Although the result seems fairly good, taking a closer look at the array of the companies, shows us that the email has an unnecessary mailto: prefix and sometimes the emails and company names are missing:
{
  "emailAddress": undefined,
  "link": "https://www.yellowpages.com/new-york-ny/mip/apm-451909424?lid=451909424",
  "name": undefined,
  "phone": "(212) 856-9800"
}
By getting back to the inspector tool, we see that the name of the company could be also found in the internal company page inside of an <h1> tag.
The emails are sometimes missing for certain companies and we can't do anything about it.
The mailto: prefix could be removed by using a replace function.
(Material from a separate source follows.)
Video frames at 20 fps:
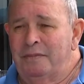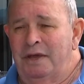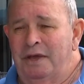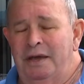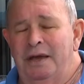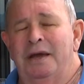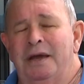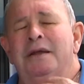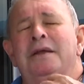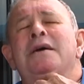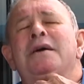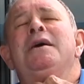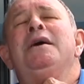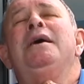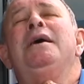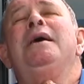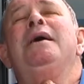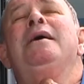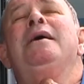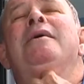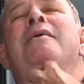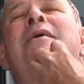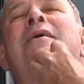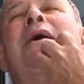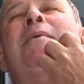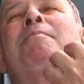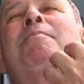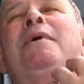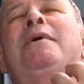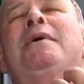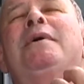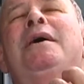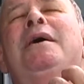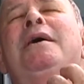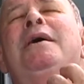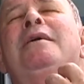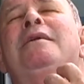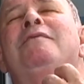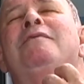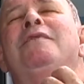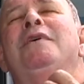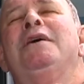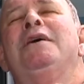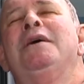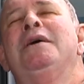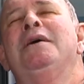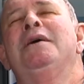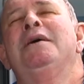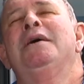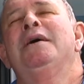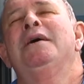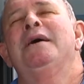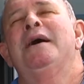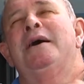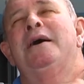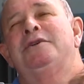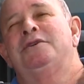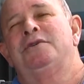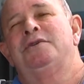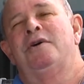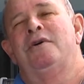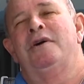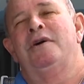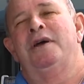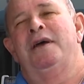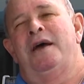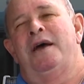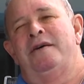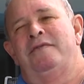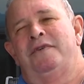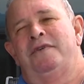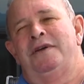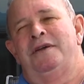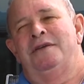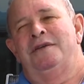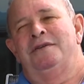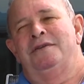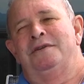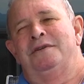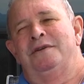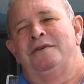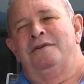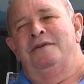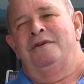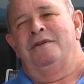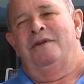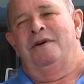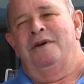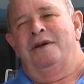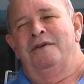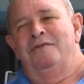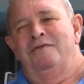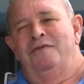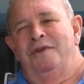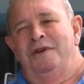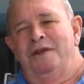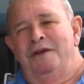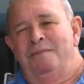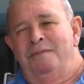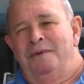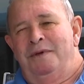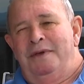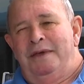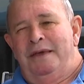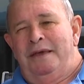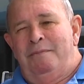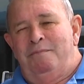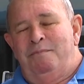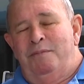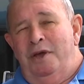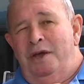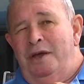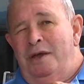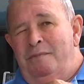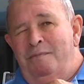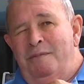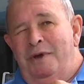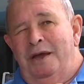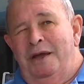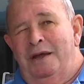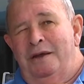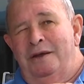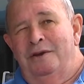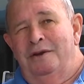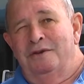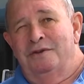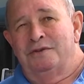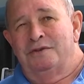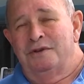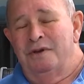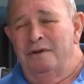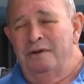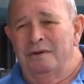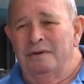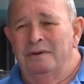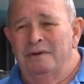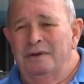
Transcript: He had hair out of here, a tie over here that didn't look like it fit him, big man in a suit.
Here are the adjustments you should make to your code:
...
    const name = e.children[0].data || cheerio('h1', innerHtml).text();
...
    emailAddress: emailAddress ? emailAddress.replace('mailto:', '') : '',
...
Now, that we have extracted all the necessary data from the web page and have a clean array of JavaScript objects, we can prepare the ".CSV" file required by our task definition:
getCompanies()  
  .then(result => {
    const transformed = new otcsv(result);
    return transformed.toDisk('./output.csv');
  })
  .then(() => console.log('SUCCESSFULLY COMPLETED THE WEB SCRAPING SAMPLE'));
The getCompanies function returns a promise which resolves into an array of objects prepared to be written to the CSV file, which is done in the first then block. The second one resolves when the CSV file is successfully written to the file system, thus completing the task.
By adding this piece of code to our index.js file, and running it with:
node index.js  
We should get an output.csv file right in our working directory. The table represented by this .CSV file contains 4 columns - emailAddress, link, name, phone, and each row describes a single company.

Conclusion

In essence, web scraping is browsing web pages, picking up useful information according to the task, and storing it somewhere, all of which is done so programmatically. In order to be able to do this with code, this process should be first done manually using an inspector tool of the browser or by analyzing the raw HTML content of the target web page.
Node.js provides reliable and simple tools to make web scraping a straightforward task that could save you a lot of time when compared to processing the links manually.
Although it might seem tempting to automate all of your everyday tasks like this, be careful when it comes to making these tools, because they can easily break the law if you don't fully understand the source website's terms or the amount of traffic your web scraper is generating.